Modern medicine knows a lot of diseases. Some of them have been studied quite well; groups of scientists have been unsuccessfully working on the causes and methods of treating others. Some diseases are acquired, while others are congenital. One of these congenital diseases is Russell-Silver syndrome.
Features of the disease
There are other popular names: the dwarfism of Silver-Russell, the Soviet Socialist Republic.
Russell A. and H.K. Silver are pediatricians who studied prenatal developmental delays.
Russell-Silver Syndrome is a congenital disease. Its main feature is a delay in physical development during pregnancy, in particular, the formation of the skeleton of the child is disrupted. In the future, late closure of the fontanel may be observed.
The reasons for the inheritance are still unknown, in most cases there is no specific system.
This disease occurs in one person in 30,000. Gender does not affect the development of the disease.
Causes of Russell-Silver Syndrome
The main cause of the disease is solely genetic disorders. Moreover, the form of inheritance is not periodic or systemic.
Chromosomes 7 (10% of cases), 11, 15, 17, 18 are most often affected. It is these chromosomes that are responsible for human growth. In most cases, this is due to the fact that the child inherits two copies of the chromosome from the mother. This effect is called homogenous maternal dysomy.
External symptoms of the disease
At birth, a child with Russell-Silver syndrome has a fairly small mass, usually not more than 2500 g, although pregnancy is considered full-term. In this case, the length is about 45 cm. This problem is not solved with age and growth lag is observed in adults as well (in women, growth is not more than 150 cm, in men a little more than 150 cm). However, the mass is fully consistent with age, in some cases even exceeds the norm.
The genitourinary system also undergoes changes , for example, cryptorchidism (a violation in which the testicles are not in place), hypospadias (the urethra opens in an atypical place for this), hypoplasia of the penis and scrotum (underdevelopment).
Externally, Russell-Silver syndrome is also observed. It is expressed in the asymmetry of the body. It affects both the face and the body, and the length of the legs and arms.
Affects Russell-Silver syndrome (treatment of the disease can be found in the article) and on the face. The part of the cranial box in which the brain is located is enlarged compared to the front part, and the increase is clearly disproportionate. The shape of the face resembles a triangle in which the forehead is convex, and the size of the lower jaw and mouth are significantly reduced. This is called pseudohydrocephalus. The lips are narrow, and the corners are slightly lowered (effect "carp mouth"). The sky is high, in some cases it may be cleft. The ears are bulging in most cases.

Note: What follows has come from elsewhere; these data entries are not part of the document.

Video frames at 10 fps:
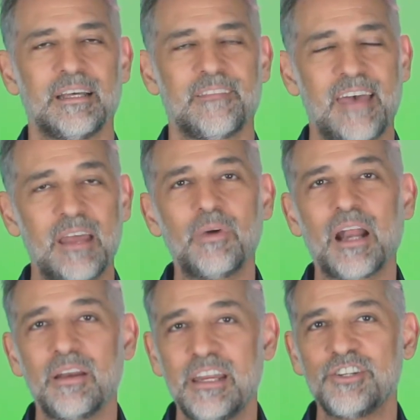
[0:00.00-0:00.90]
Then what
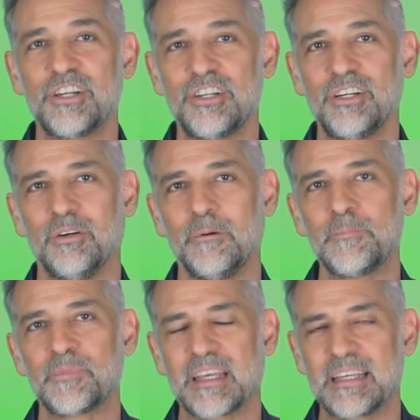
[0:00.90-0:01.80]
I need you to do
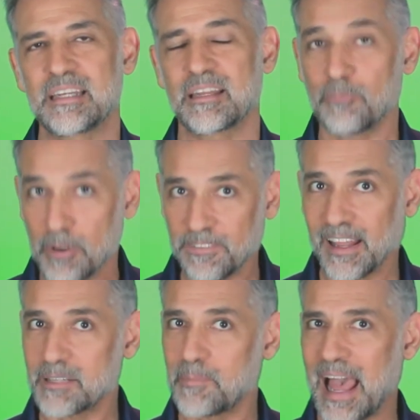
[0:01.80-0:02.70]
is to
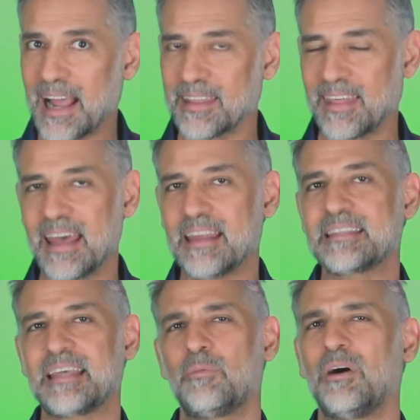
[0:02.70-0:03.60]
reflect back then and
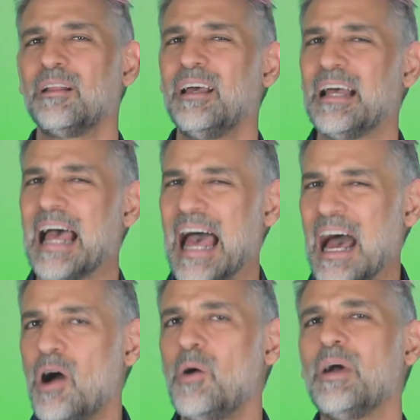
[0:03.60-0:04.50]
say, well,
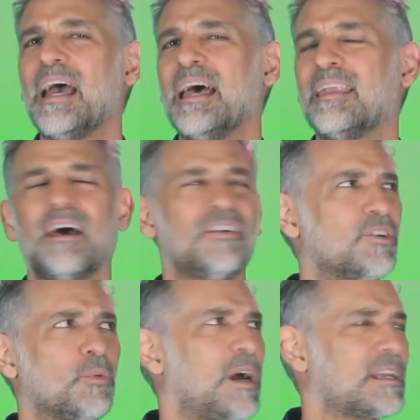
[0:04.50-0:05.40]
how and
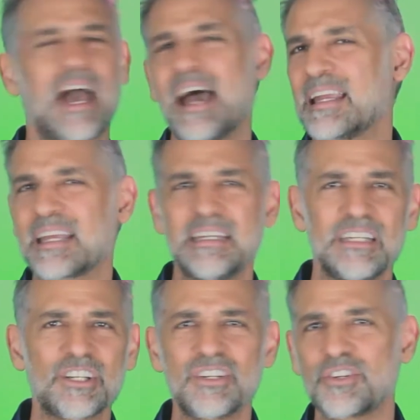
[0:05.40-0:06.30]
under what kind of
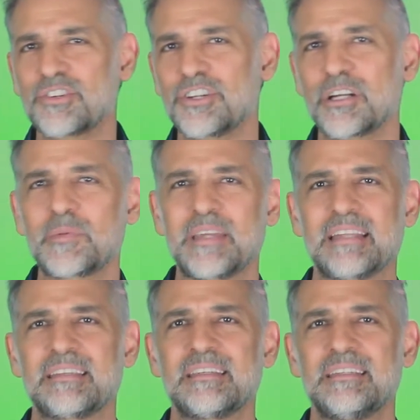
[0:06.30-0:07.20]
conditions or
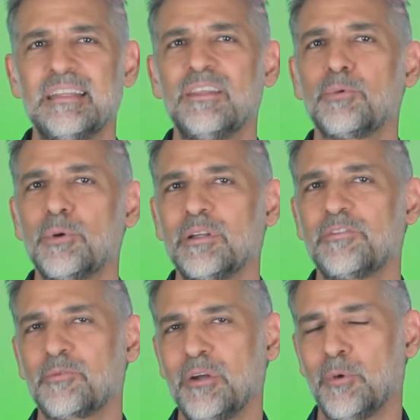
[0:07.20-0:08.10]
circumstances did the rule of
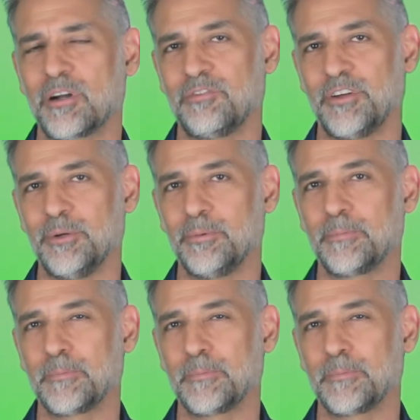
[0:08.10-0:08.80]
three work for you?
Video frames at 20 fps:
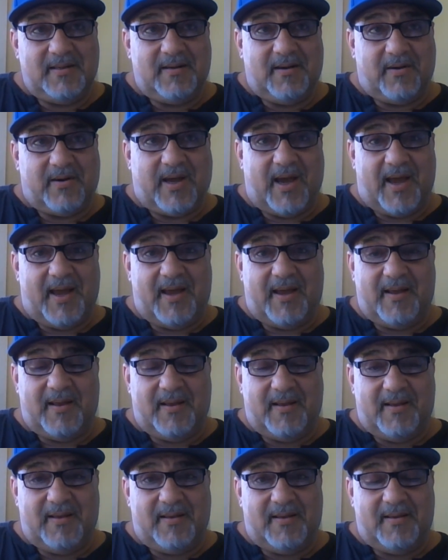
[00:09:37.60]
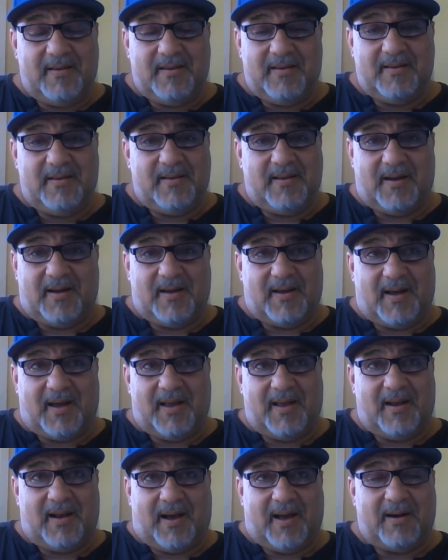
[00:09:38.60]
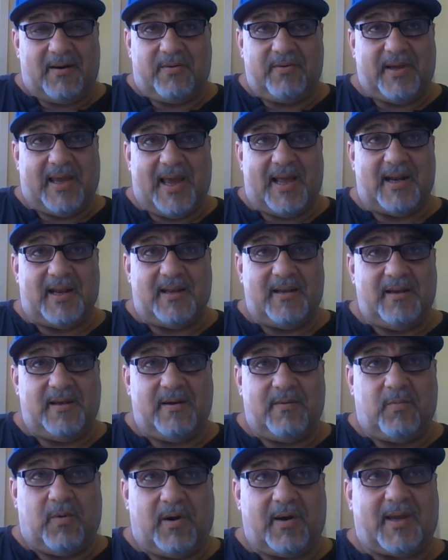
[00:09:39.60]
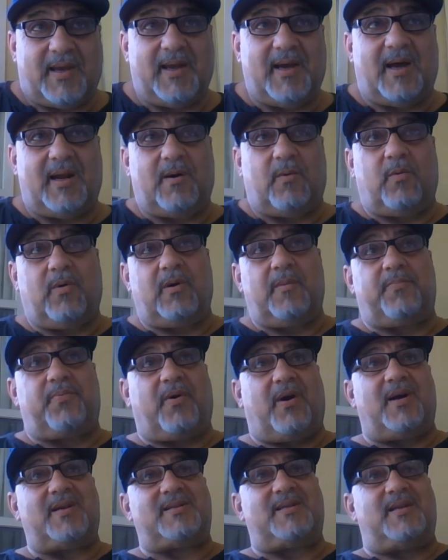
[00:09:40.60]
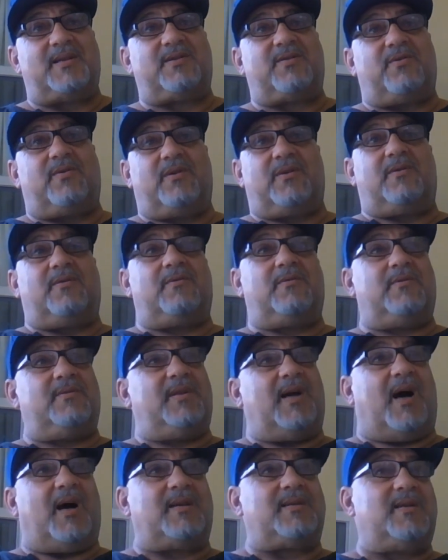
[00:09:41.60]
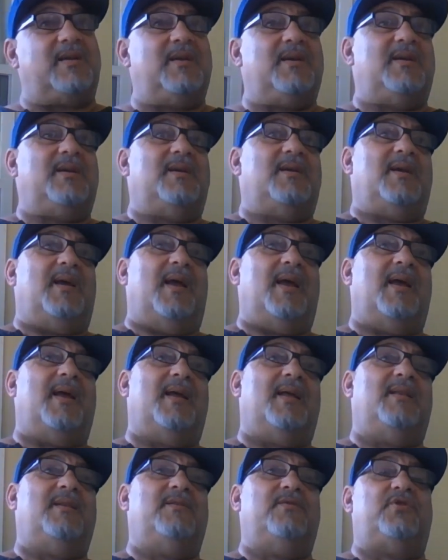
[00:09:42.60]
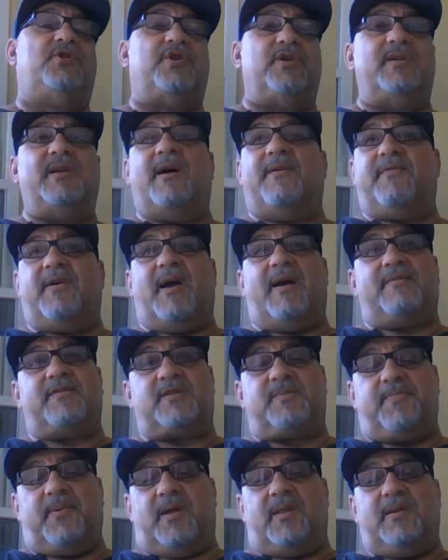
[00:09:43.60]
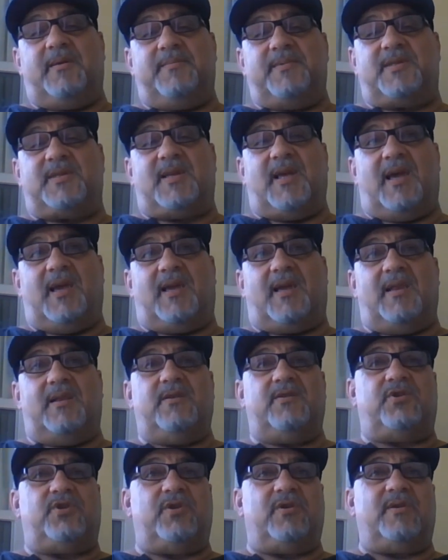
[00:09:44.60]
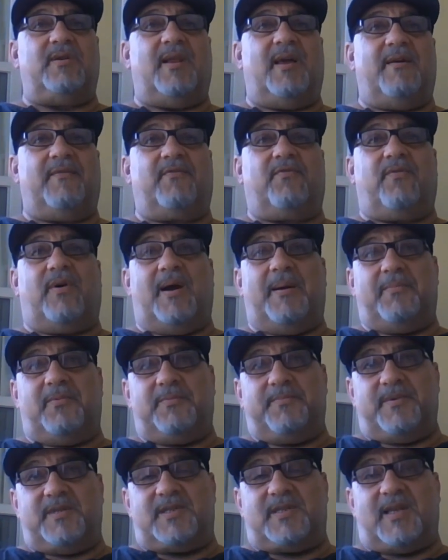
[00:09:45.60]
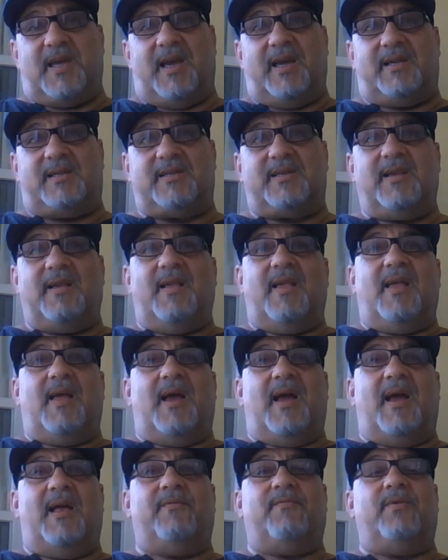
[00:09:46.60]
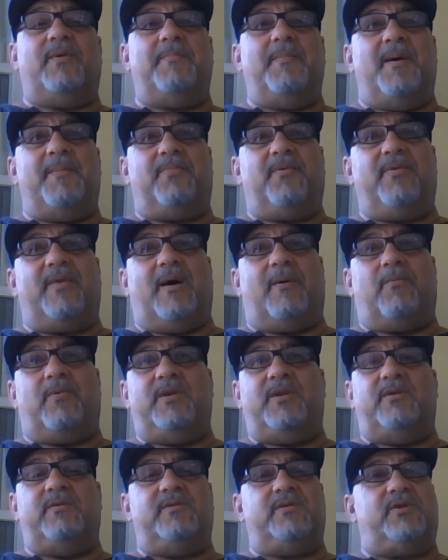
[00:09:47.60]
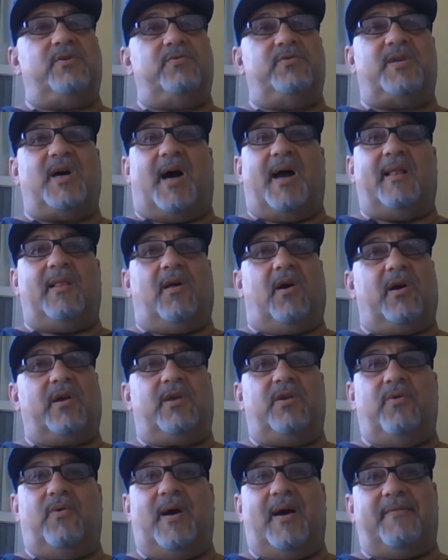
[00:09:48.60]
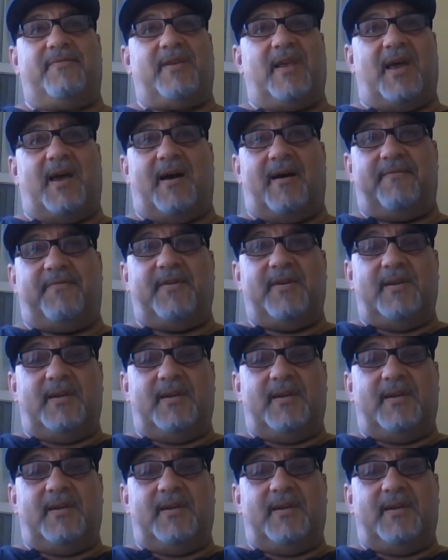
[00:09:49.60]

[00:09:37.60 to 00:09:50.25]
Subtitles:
Okay, I don't get it. You're working on a word processor or Google Docs, and you should never have a spelling mistake, and you shouldn't have grammar mistakes. And remember that when you do dialogue, you have to have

Among the accompanying external symptoms can be identified:
- violation of the formation of subcutaneous fat;
- narrow chest;
- lordosis in the lumbar region (convexity of the spinal column forward);
- curvature of the little finger.
Concomitant diseases of the internal organs
In addition to external disorders, internal problems of the body are often observed. Russell-Silver syndrome (symptoms associated with impaired appearance, indicated earlier) affect the functioning of the kidneys due to their irregular formation (horseshoe-shaped, enlargement of the renal pelvis, tubular acidosis).
Patients, regardless of their gender, are characterized by early puberty. In 30% of cases, it begins at the age of about 6 years. This is directly related to the fact that gonadotropic stimulation of the ovaries occurs (the amount of sex hormones is significantly increased).
But the intellect is fully preserved.
Russell-Silver Syndrome: Diagnosis
This disease is diagnosed in early childhood. Such a decision is made by a pediatrician observing a sick child. However, in addition to routine observation, various laboratory tests and tests are also carried out:
- Determination of blood sugar. Very often, children who are diagnosed with Russell-Silver Syndrome have a low blood glucose level.
- Testing for chromosomal abnormalities. In most cases, these problems are detected.
- Determining the amount of growth hormone. With this disease, a deficiency is observed.
- Inspection of the formation of the skeleton. This is required in order to exclude completely additional conditions, which in some cases can give a false positive result.
Treatment features
The main rule of treatment: timely diagnosis. If you do not do this on time, the doctor may go the wrong way and deal with the treatment of hydrocephalus, but such children do not have this disease.
In most cases, growth hormone is prescribed to such patients according to a certain scheme, which is developed by the attending physician.
In addition, additional methods are often used:
- physiotherapy, which is aimed at improving the condition of muscles;
- special education.
In the process of treatment, several specialists are simultaneously taken:
- geneticist who is able to detect this disease at the very beginning;
- a nutritionist or gastroenterologist whose main task is to develop a special diet that is aimed at increasing growth;
- an endocrinologist who prescribes growth hormone;
- psychologist.
The effectiveness of the treatment can be determined by increasing the growth rate. With a properly designed scheme, in the first year of treatment, you can achieve a result of 8 cm.